= RECORDS FOR THIS EXERCISE =
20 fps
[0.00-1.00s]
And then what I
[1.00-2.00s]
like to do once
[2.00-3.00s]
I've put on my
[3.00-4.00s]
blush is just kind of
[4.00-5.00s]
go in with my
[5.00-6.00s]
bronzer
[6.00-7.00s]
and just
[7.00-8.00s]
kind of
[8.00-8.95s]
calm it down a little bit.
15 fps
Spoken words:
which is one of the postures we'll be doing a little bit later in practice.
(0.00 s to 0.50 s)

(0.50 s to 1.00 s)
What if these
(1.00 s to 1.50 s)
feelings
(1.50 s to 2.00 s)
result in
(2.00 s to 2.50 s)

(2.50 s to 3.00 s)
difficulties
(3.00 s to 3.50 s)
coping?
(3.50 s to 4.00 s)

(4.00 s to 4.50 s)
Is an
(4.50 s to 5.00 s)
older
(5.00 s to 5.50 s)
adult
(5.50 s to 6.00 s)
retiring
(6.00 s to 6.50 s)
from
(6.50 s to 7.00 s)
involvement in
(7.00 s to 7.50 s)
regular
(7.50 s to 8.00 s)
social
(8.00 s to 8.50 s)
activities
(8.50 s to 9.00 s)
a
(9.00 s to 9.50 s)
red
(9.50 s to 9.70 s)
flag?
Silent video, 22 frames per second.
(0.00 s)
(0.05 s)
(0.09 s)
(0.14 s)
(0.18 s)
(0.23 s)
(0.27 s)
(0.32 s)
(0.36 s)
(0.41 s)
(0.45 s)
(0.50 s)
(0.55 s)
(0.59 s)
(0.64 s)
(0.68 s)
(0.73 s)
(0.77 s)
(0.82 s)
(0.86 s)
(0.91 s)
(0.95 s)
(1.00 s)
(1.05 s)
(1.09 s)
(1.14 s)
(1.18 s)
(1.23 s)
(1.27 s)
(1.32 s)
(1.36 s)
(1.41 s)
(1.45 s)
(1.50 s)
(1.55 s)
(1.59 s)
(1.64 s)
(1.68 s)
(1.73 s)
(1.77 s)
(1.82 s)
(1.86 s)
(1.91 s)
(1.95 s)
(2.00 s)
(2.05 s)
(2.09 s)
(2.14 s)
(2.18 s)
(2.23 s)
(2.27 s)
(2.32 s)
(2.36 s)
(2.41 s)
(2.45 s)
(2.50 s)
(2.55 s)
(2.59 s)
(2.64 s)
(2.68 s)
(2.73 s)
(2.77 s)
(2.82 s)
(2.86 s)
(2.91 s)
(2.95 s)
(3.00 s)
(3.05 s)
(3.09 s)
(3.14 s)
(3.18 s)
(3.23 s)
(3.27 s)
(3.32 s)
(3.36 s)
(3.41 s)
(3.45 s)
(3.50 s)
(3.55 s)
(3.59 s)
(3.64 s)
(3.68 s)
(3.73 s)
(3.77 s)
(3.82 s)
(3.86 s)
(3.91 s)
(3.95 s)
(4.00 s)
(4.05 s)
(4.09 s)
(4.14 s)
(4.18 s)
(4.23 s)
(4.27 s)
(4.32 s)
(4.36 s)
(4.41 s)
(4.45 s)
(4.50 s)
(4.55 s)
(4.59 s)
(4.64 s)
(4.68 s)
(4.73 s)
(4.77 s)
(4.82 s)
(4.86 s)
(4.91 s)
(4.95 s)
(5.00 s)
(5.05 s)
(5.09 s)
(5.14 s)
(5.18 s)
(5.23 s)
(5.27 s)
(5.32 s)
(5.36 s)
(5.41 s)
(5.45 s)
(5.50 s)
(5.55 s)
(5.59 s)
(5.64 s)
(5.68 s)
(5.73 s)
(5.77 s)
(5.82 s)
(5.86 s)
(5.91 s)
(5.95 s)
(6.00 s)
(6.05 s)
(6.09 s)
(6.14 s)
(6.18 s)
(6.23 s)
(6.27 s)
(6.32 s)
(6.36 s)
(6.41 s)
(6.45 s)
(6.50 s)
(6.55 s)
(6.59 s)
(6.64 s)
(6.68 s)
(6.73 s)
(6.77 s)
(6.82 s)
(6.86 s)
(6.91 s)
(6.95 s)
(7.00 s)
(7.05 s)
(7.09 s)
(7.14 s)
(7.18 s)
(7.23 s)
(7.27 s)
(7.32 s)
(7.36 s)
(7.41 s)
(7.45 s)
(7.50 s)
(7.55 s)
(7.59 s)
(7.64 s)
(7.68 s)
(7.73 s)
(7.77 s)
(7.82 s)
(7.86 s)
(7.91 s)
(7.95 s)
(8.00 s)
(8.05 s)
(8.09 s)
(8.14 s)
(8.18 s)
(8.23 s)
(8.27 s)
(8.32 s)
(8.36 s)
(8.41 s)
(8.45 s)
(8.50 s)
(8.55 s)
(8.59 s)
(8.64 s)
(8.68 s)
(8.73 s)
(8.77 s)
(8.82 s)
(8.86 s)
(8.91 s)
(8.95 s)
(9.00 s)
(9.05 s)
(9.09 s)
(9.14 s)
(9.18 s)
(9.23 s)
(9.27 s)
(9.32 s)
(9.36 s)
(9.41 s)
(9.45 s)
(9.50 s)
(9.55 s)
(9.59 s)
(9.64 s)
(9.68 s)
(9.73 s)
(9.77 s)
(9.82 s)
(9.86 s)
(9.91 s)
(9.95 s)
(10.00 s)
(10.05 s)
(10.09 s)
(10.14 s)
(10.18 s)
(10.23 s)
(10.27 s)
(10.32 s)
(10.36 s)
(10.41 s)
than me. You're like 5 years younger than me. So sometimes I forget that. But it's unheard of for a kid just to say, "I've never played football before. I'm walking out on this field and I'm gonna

= WHAT YOU NEED TO DO =
Would you repeat all of the data above, word for word?

= TASK OUTPUT =
20 fps
[0.00-1.00s]
And then what I
[1.00-2.00s]
like to do once
[2.00-3.00s]
I've put on my
[3.00-4.00s]
blush is just kind of
[4.00-5.00s]
go in with my
[5.00-6.00s]
bronzer
[6.00-7.00s]
and just
[7.00-8.00s]
kind of
[8.00-8.95s]
calm it down a little bit.
15 fps
Spoken words:
which is one of the postures we'll be doing a little bit later in practice.
(0.00 s to 0.50 s)

(0.50 s to 1.00 s)
What if these
(1.00 s to 1.50 s)
feelings
(1.50 s to 2.00 s)
result in
(2.00 s to 2.50 s)

(2.50 s to 3.00 s)
difficulties
(3.00 s to 3.50 s)
coping?
(3.50 s to 4.00 s)

(4.00 s to 4.50 s)
Is an
(4.50 s to 5.00 s)
older
(5.00 s to 5.50 s)
adult
(5.50 s to 6.00 s)
retiring
(6.00 s to 6.50 s)
from
(6.50 s to 7.00 s)
involvement in
(7.00 s to 7.50 s)
regular
(7.50 s to 8.00 s)
social
(8.00 s to 8.50 s)
activities
(8.50 s to 9.00 s)
a
(9.00 s to 9.50 s)
red
(9.50 s to 9.70 s)
flag?
Silent video, 22 frames per second.
(0.00 s)
(0.05 s)
(0.09 s)
(0.14 s)
(0.18 s)
(0.23 s)
(0.27 s)
(0.32 s)
(0.36 s)
(0.41 s)
(0.45 s)
(0.50 s)
(0.55 s)
(0.59 s)
(0.64 s)
(0.68 s)
(0.73 s)
(0.77 s)
(0.82 s)
(0.86 s)
(0.91 s)
(0.95 s)
(1.00 s)
(1.05 s)
(1.09 s)
(1.14 s)
(1.18 s)
(1.23 s)
(1.27 s)
(1.32 s)
(1.36 s)
(1.41 s)
(1.45 s)
(1.50 s)
(1.55 s)
(1.59 s)
(1.64 s)
(1.68 s)
(1.73 s)
(1.77 s)
(1.82 s)
(1.86 s)
(1.91 s)
(1.95 s)
(2.00 s)
(2.05 s)
(2.09 s)
(2.14 s)
(2.18 s)
(2.23 s)
(2.27 s)
(2.32 s)
(2.36 s)
(2.41 s)
(2.45 s)
(2.50 s)
(2.55 s)
(2.59 s)
(2.64 s)
(2.68 s)
(2.73 s)
(2.77 s)
(2.82 s)
(2.86 s)
(2.91 s)
(2.95 s)
(3.00 s)
(3.05 s)
(3.09 s)
(3.14 s)
(3.18 s)
(3.23 s)
(3.27 s)
(3.32 s)
(3.36 s)
(3.41 s)
(3.45 s)
(3.50 s)
(3.55 s)
(3.59 s)
(3.64 s)
(3.68 s)
(3.73 s)
(3.77 s)
(3.82 s)
(3.86 s)
(3.91 s)
(3.95 s)
(4.00 s)
(4.05 s)
(4.09 s)
(4.14 s)
(4.18 s)
(4.23 s)
(4.27 s)
(4.32 s)
(4.36 s)
(4.41 s)
(4.45 s)
(4.50 s)
(4.55 s)
(4.59 s)
(4.64 s)
(4.68 s)
(4.73 s)
(4.77 s)
(4.82 s)
(4.86 s)
(4.91 s)
(4.95 s)
(5.00 s)
(5.05 s)
(5.09 s)
(5.14 s)
(5.18 s)
(5.23 s)
(5.27 s)
(5.32 s)
(5.36 s)
(5.41 s)
(5.45 s)
(5.50 s)
(5.55 s)
(5.59 s)
(5.64 s)
(5.68 s)
(5.73 s)
(5.77 s)
(5.82 s)
(5.86 s)
(5.91 s)
(5.95 s)
(6.00 s)
(6.05 s)
(6.09 s)
(6.14 s)
(6.18 s)
(6.23 s)
(6.27 s)
(6.32 s)
(6.36 s)
(6.41 s)
(6.45 s)
(6.50 s)
(6.55 s)
(6.59 s)
(6.64 s)
(6.68 s)
(6.73 s)
(6.77 s)
(6.82 s)
(6.86 s)
(6.91 s)
(6.95 s)
(7.00 s)
(7.05 s)
(7.09 s)
(7.14 s)
(7.18 s)
(7.23 s)
(7.27 s)
(7.32 s)
(7.36 s)
(7.41 s)
(7.45 s)
(7.50 s)
(7.55 s)
(7.59 s)
(7.64 s)
(7.68 s)
(7.73 s)
(7.77 s)
(7.82 s)
(7.86 s)
(7.91 s)
(7.95 s)
(8.00 s)
(8.05 s)
(8.09 s)
(8.14 s)
(8.18 s)
(8.23 s)
(8.27 s)
(8.32 s)
(8.36 s)
(8.41 s)
(8.45 s)
(8.50 s)
(8.55 s)
(8.59 s)
(8.64 s)
(8.68 s)
(8.73 s)
(8.77 s)
(8.82 s)
(8.86 s)
(8.91 s)
(8.95 s)
(9.00 s)
(9.05 s)
(9.09 s)
(9.14 s)
(9.18 s)
(9.23 s)
(9.27 s)
(9.32 s)
(9.36 s)
(9.41 s)
(9.45 s)
(9.50 s)
(9.55 s)
(9.59 s)
(9.64 s)
(9.68 s)
(9.73 s)
(9.77 s)
(9.82 s)
(9.86 s)
(9.91 s)
(9.95 s)
(10.00 s)
(10.05 s)
(10.09 s)
(10.14 s)
(10.18 s)
(10.23 s)
(10.27 s)
(10.32 s)
(10.36 s)
(10.41 s)
than me. You're like 5 years younger than me. So sometimes I forget that. But it's unheard of for a kid just to say, "I've never played football before. I'm walking out on this field and I'm gonna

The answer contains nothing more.